Fungi are well known as prolific producers of biologically active natural products. A significant number of these metabolites have found importance as pharmaceuticals or agrochemicals, or as useful lead compounds in the development of such agents. The vast majority of known fungal metabolites have been isolated by mass random screening programs, primarily employing soil isolates. However, the fungi investigated to date represent only a small fraction (perhaps 5%) of estimated fungal biodiversity, as many fungi are niche-selective, and many ecological niches remain relatively unexplored as sources of fungi for screening.

Fungi are known to participate in many different types of antagonistic interactions in nature. Some types of fungi commonly display inhibitory effects toward competitor fungi. Mycoparasitic fungi attack and colonize host fungi. Many fungal species are associated with diseases of plants or insects, while others are resistant to attack by insects. In many cases, such effects are associated with the production of bioactive secondary metabolites by the "antagonist". Given the widespread recognition that studies of the chemical ecology of plants, insects, and marine organisms can serve as useful guides to the discovery of bioactive natural products, there is every reason to believe that investigation of ecological relationships among fungi could help to focus studies on species that produce bioactive agents.

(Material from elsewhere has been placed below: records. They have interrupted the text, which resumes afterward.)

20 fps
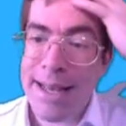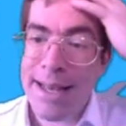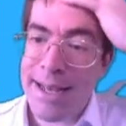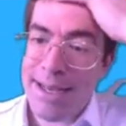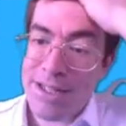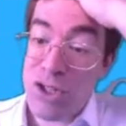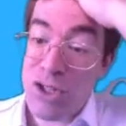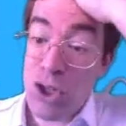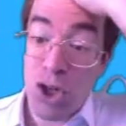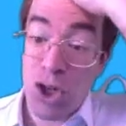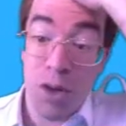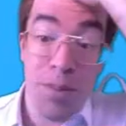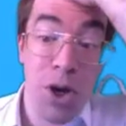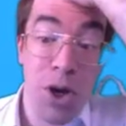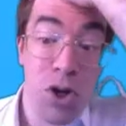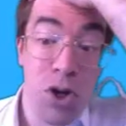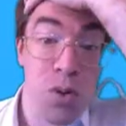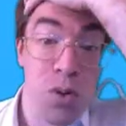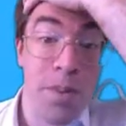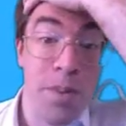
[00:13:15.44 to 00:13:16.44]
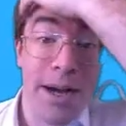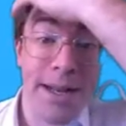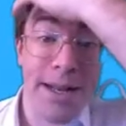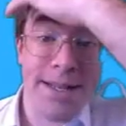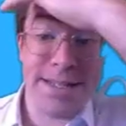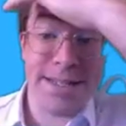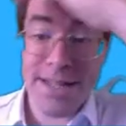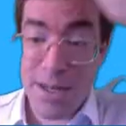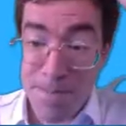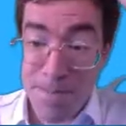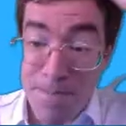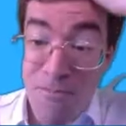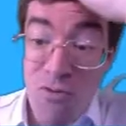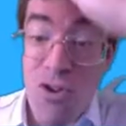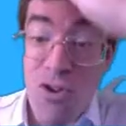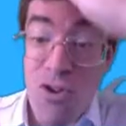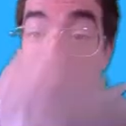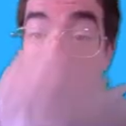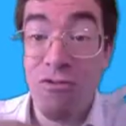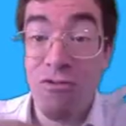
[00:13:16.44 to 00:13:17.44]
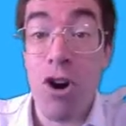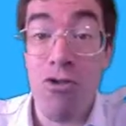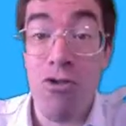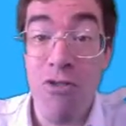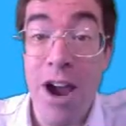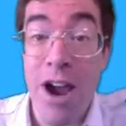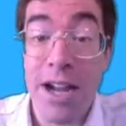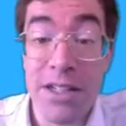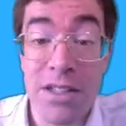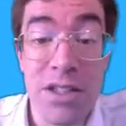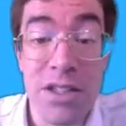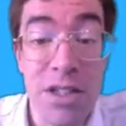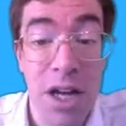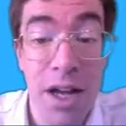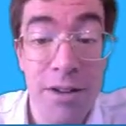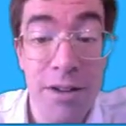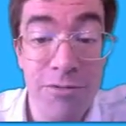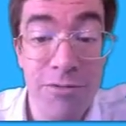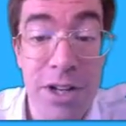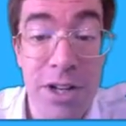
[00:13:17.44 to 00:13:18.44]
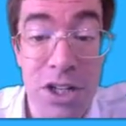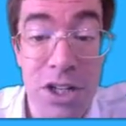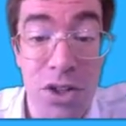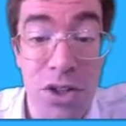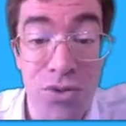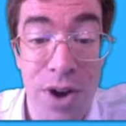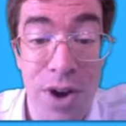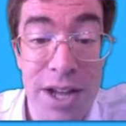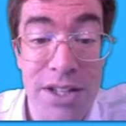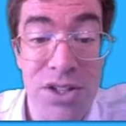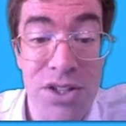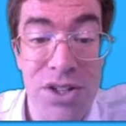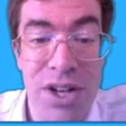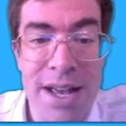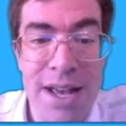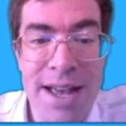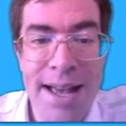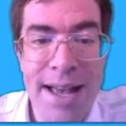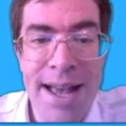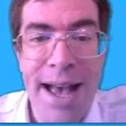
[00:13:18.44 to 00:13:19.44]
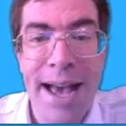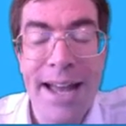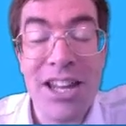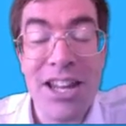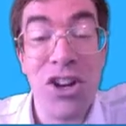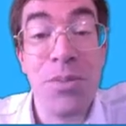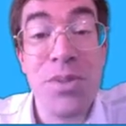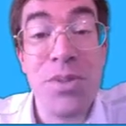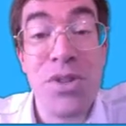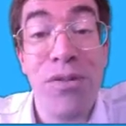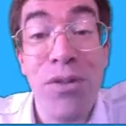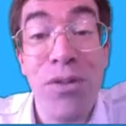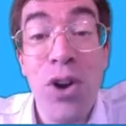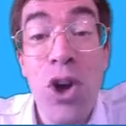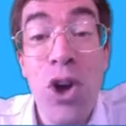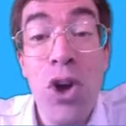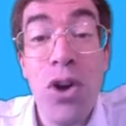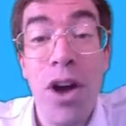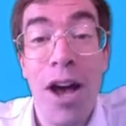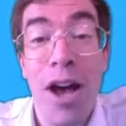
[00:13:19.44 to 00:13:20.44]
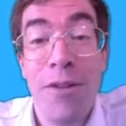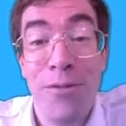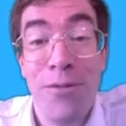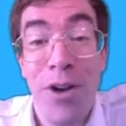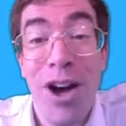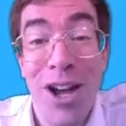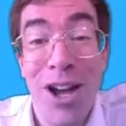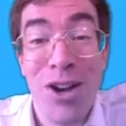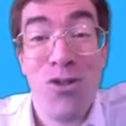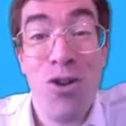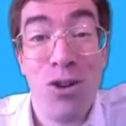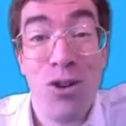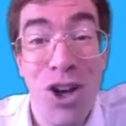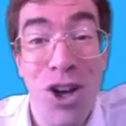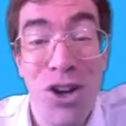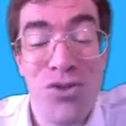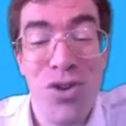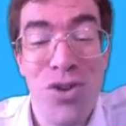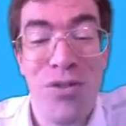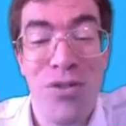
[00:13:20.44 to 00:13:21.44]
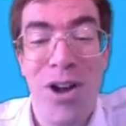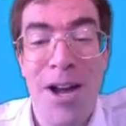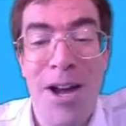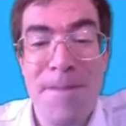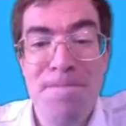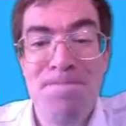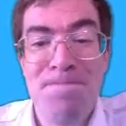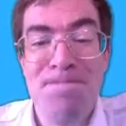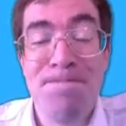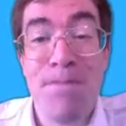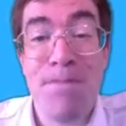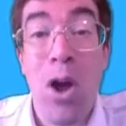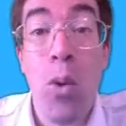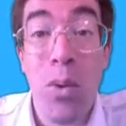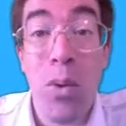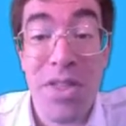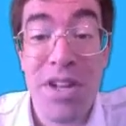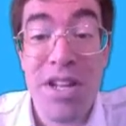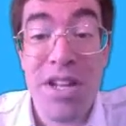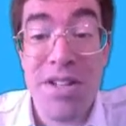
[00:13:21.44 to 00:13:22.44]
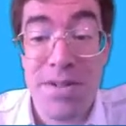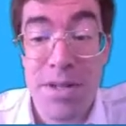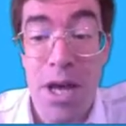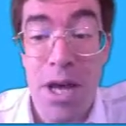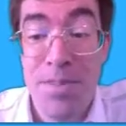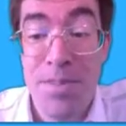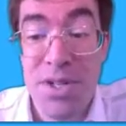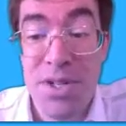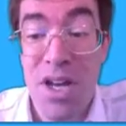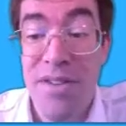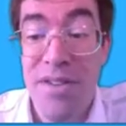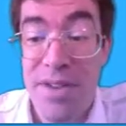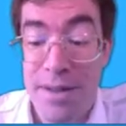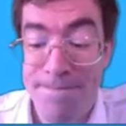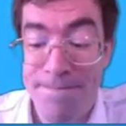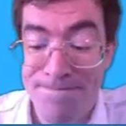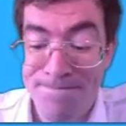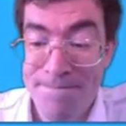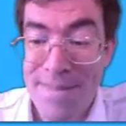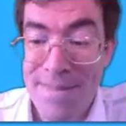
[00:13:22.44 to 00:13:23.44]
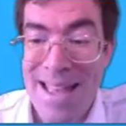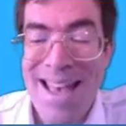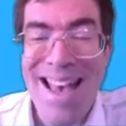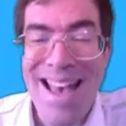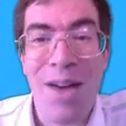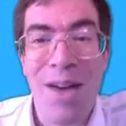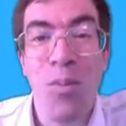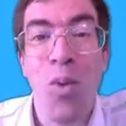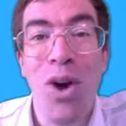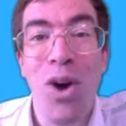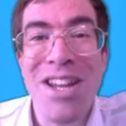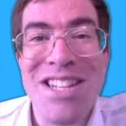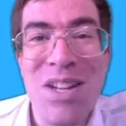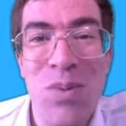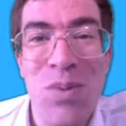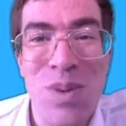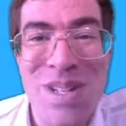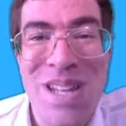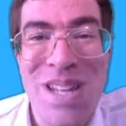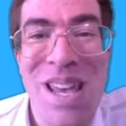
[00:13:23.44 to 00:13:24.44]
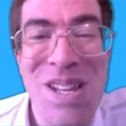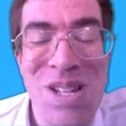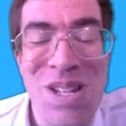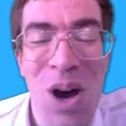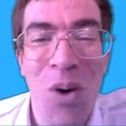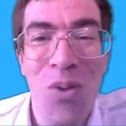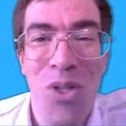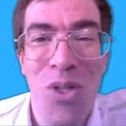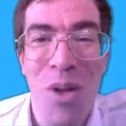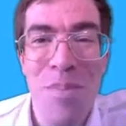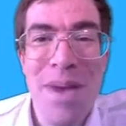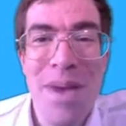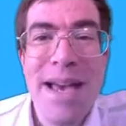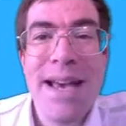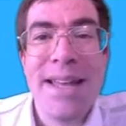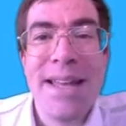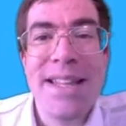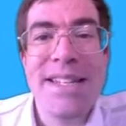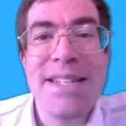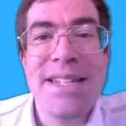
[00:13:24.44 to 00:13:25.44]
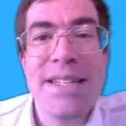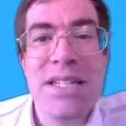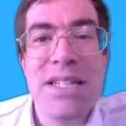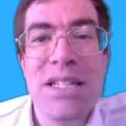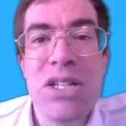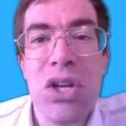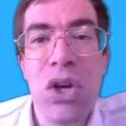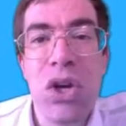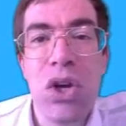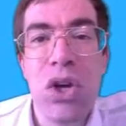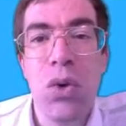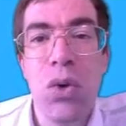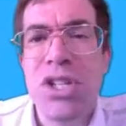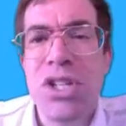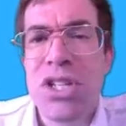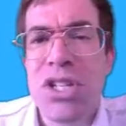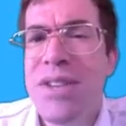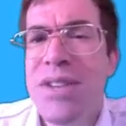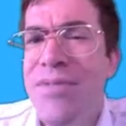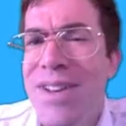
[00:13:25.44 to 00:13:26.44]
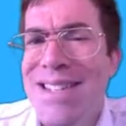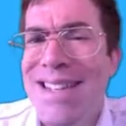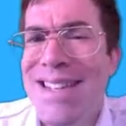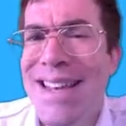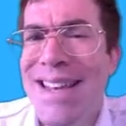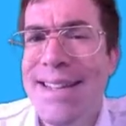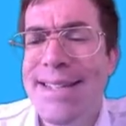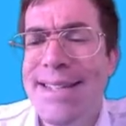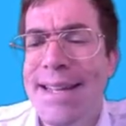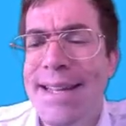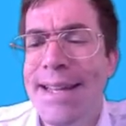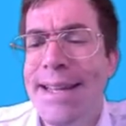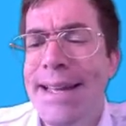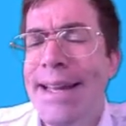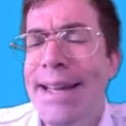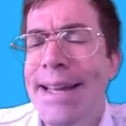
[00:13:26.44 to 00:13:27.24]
to commercial pilots. He had real range, really good range. And he got them to fly a cross-country flight with an observer. And what he did was he told them, we're just investigating,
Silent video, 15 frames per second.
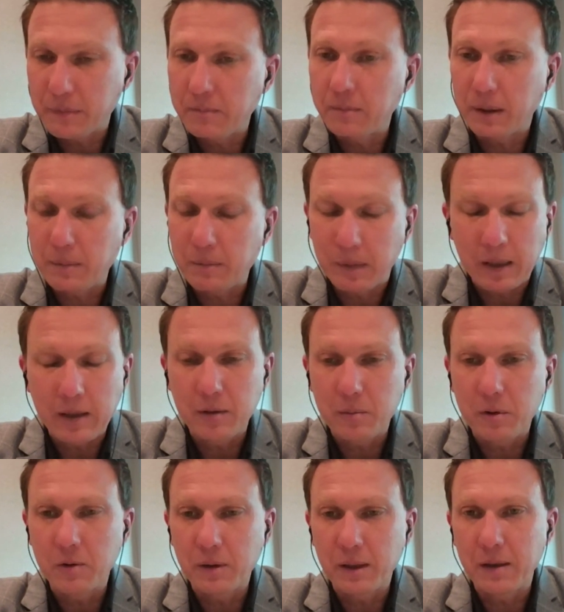many
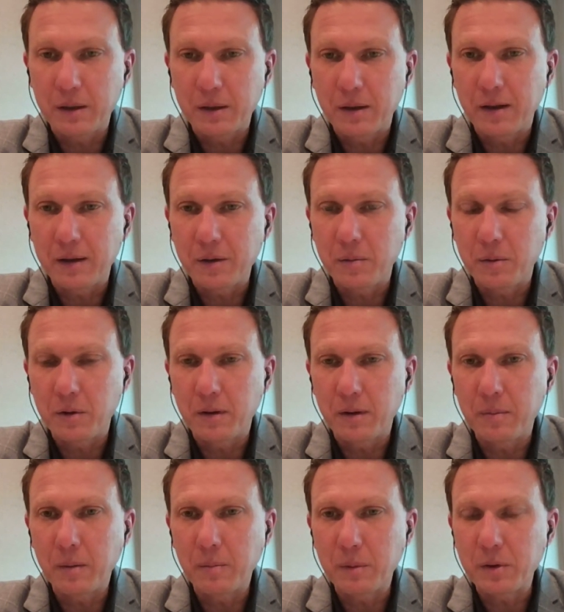
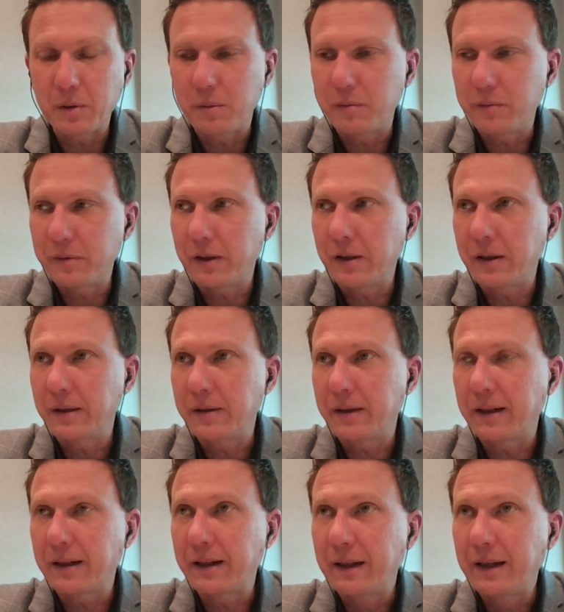community members will find
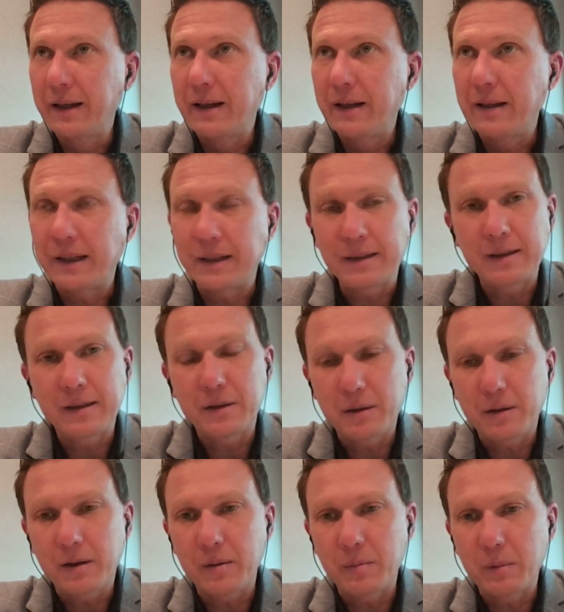that that's the
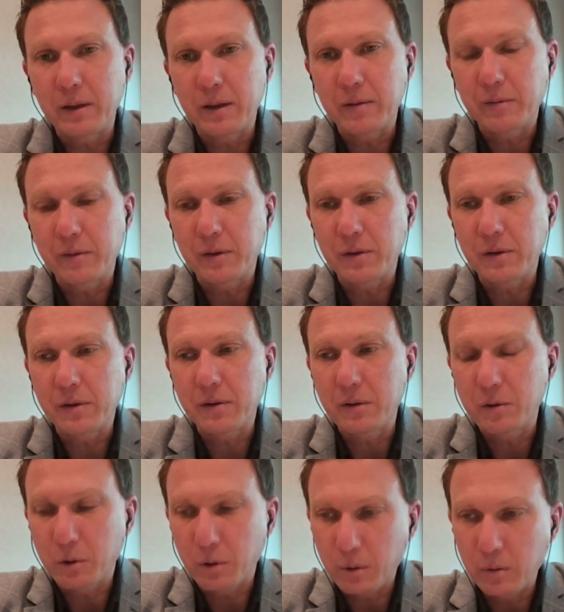time when they first
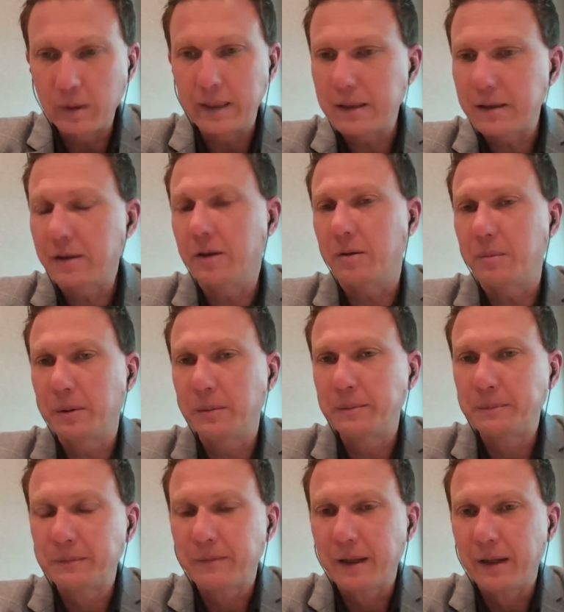truly stop.
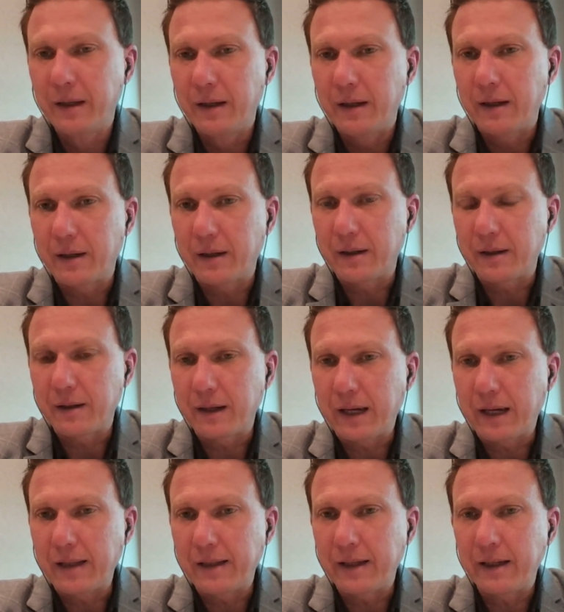
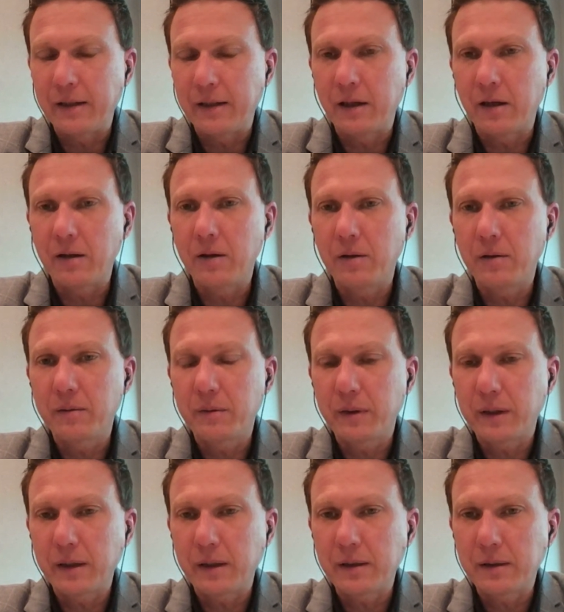And then a lot of
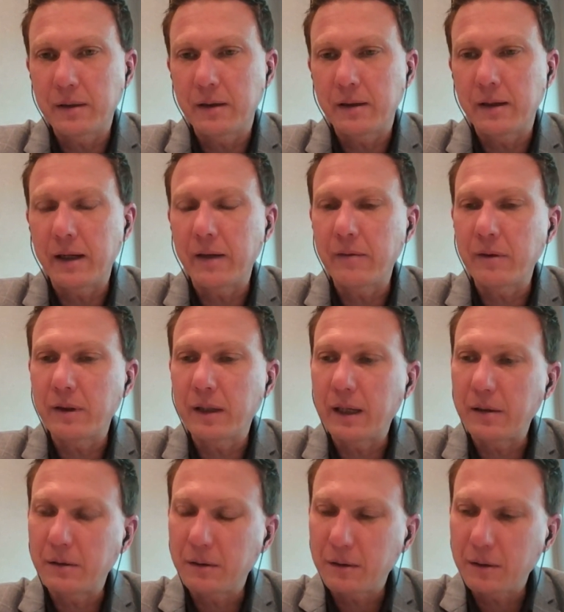things that they haven't
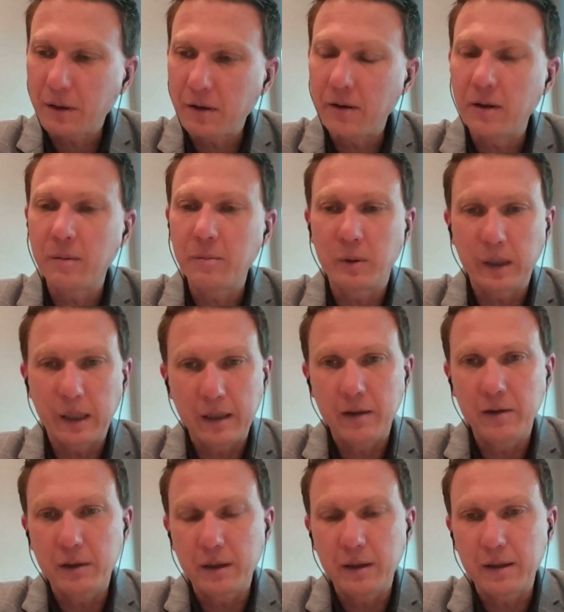had time or
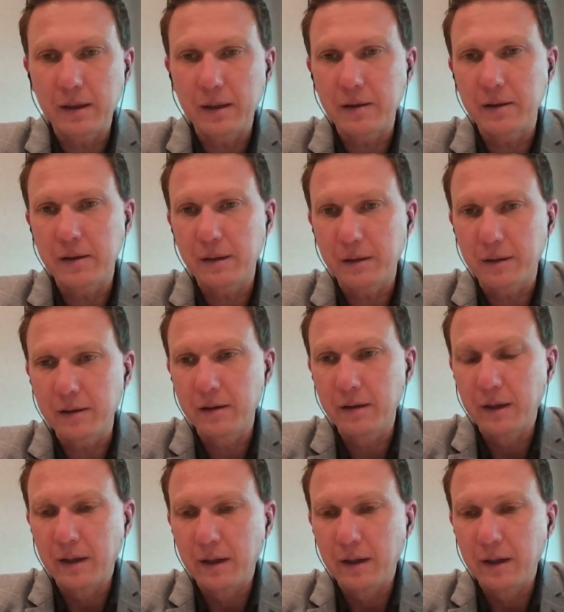energy to consider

The central hypothesis guiding our research program is that ecological and taxonomic information can enable rational selection of specific types of fungi as sources of bioactive natural products. Results from our studies of several targeted ecological groups of fungi have provided considerable evidence in support of this hypothesis. Moreover, because the niches being sampled are underinvestigated as sources of fungi for screening, many unusual or rarely explored taxa are encountered. For example, our studies of fungi that exert inhibitory effects on competitors (and fungi that attack and colonize others) have been very effective in leading to isolation of natural antifungal agents, and a significant percentage of these metabolites were previously unreported.

Our studies to date have led to the isolation of over 250 new fungal metabolites, nearly all of which show biological activity. Some of these compounds are similar to those previously known, while others are quite novel. Some intriguing chemical consistencies among taxonomic and ecological groups have also been encountered. Interestingly, a significant number of other compound-types accessed through this work were reported in the same time frame by industrial screening programs. Ultimately, it is clear that studies of a limited number of carefully chosen, well-characterized fungal cultures can provide access to a considerable range of chemical diversity. Such an approach is especially useful in a laboratory where resources do not permit mass screening, and can serve as a complement to ongoing industrial screening efforts. Details of some representative studies in this area will be provided in this presentation.